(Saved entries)
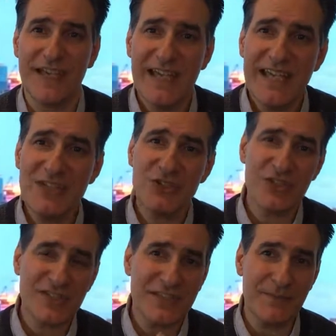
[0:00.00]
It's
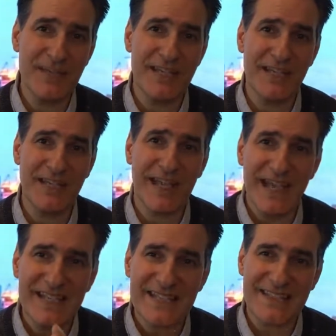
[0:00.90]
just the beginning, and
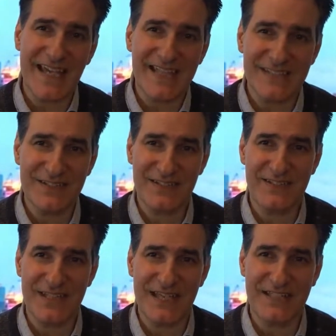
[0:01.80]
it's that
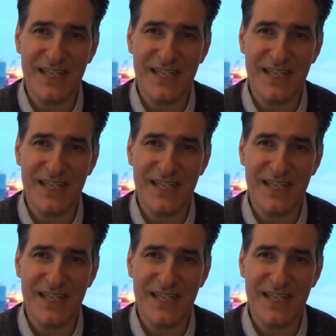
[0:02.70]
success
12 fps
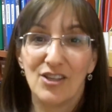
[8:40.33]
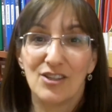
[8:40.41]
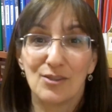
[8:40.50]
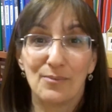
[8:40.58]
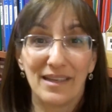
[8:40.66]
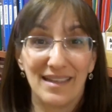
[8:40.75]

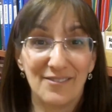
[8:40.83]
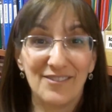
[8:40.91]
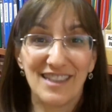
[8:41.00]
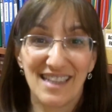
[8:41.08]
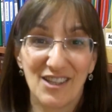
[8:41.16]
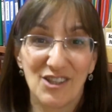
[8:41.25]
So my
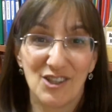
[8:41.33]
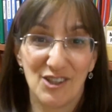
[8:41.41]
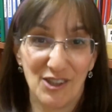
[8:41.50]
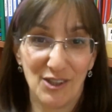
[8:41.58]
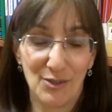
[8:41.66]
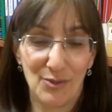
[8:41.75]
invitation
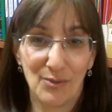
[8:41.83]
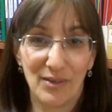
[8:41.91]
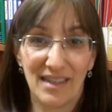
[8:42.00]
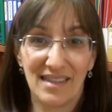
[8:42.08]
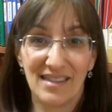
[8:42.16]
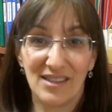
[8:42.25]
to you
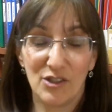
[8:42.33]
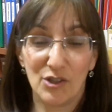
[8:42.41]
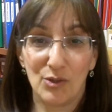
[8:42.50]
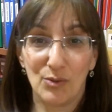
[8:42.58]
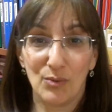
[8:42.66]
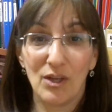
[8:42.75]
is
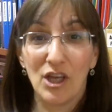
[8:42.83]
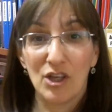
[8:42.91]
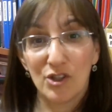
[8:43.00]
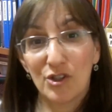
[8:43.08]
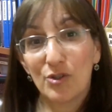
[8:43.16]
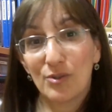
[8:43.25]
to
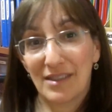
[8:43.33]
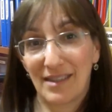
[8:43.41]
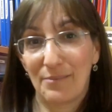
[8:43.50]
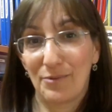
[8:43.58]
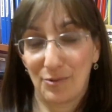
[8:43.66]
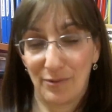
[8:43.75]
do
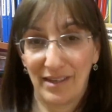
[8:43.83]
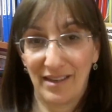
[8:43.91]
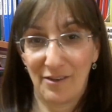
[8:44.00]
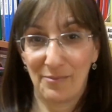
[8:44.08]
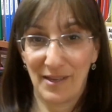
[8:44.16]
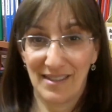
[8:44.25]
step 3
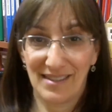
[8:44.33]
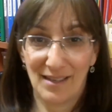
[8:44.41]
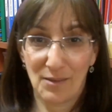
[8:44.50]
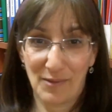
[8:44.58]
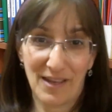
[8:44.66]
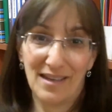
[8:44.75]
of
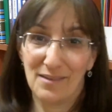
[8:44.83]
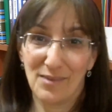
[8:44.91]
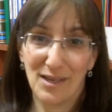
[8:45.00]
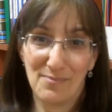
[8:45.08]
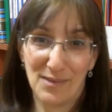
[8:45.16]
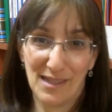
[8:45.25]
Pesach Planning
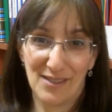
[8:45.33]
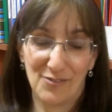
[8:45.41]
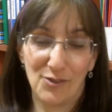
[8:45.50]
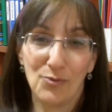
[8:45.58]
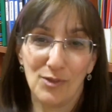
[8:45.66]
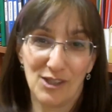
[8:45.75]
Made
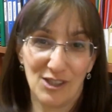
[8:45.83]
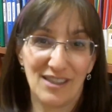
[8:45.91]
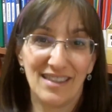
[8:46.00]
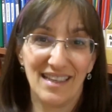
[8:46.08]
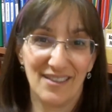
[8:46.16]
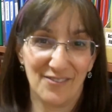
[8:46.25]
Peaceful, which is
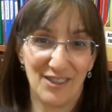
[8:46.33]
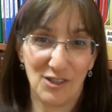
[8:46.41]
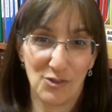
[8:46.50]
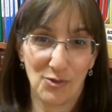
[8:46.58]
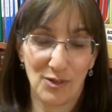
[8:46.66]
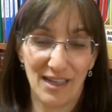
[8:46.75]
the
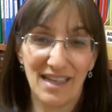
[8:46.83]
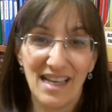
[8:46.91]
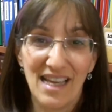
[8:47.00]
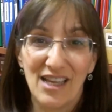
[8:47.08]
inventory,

#### Assignment:
Your copy should match the records word for word, with the pictures removed.

#### Response to this exercise:
[0:00.00]
It's
[0:00.90]
just the beginning, and
[0:01.80]
it's that
[0:02.70]
success
12 fps
[8:40.33]
[8:40.41]
[8:40.50]
[8:40.58]
[8:40.66]
[8:40.75]

[8:40.83]
[8:40.91]
[8:41.00]
[8:41.08]
[8:41.16]
[8:41.25]
So my
[8:41.33]
[8:41.41]
[8:41.50]
[8:41.58]
[8:41.66]
[8:41.75]
invitation
[8:41.83]
[8:41.91]
[8:42.00]
[8:42.08]
[8:42.16]
[8:42.25]
to you
[8:42.33]
[8:42.41]
[8:42.50]
[8:42.58]
[8:42.66]
[8:42.75]
is
[8:42.83]
[8:42.91]
[8:43.00]
[8:43.08]
[8:43.16]
[8:43.25]
to
[8:43.33]
[8:43.41]
[8:43.50]
[8:43.58]
[8:43.66]
[8:43.75]
do
[8:43.83]
[8:43.91]
[8:44.00]
[8:44.08]
[8:44.16]
[8:44.25]
step 3
[8:44.33]
[8:44.41]
[8:44.50]
[8:44.58]
[8:44.66]
[8:44.75]
of
[8:44.83]
[8:44.91]
[8:45.00]
[8:45.08]
[8:45.16]
[8:45.25]
Pesach Planning
[8:45.33]
[8:45.41]
[8:45.50]
[8:45.58]
[8:45.66]
[8:45.75]
Made
[8:45.83]
[8:45.91]
[8:46.00]
[8:46.08]
[8:46.16]
[8:46.25]
Peaceful, which is
[8:46.33]
[8:46.41]
[8:46.50]
[8:46.58]
[8:46.66]
[8:46.75]
the
[8:46.83]
[8:46.91]
[8:47.00]
[8:47.08]
inventory,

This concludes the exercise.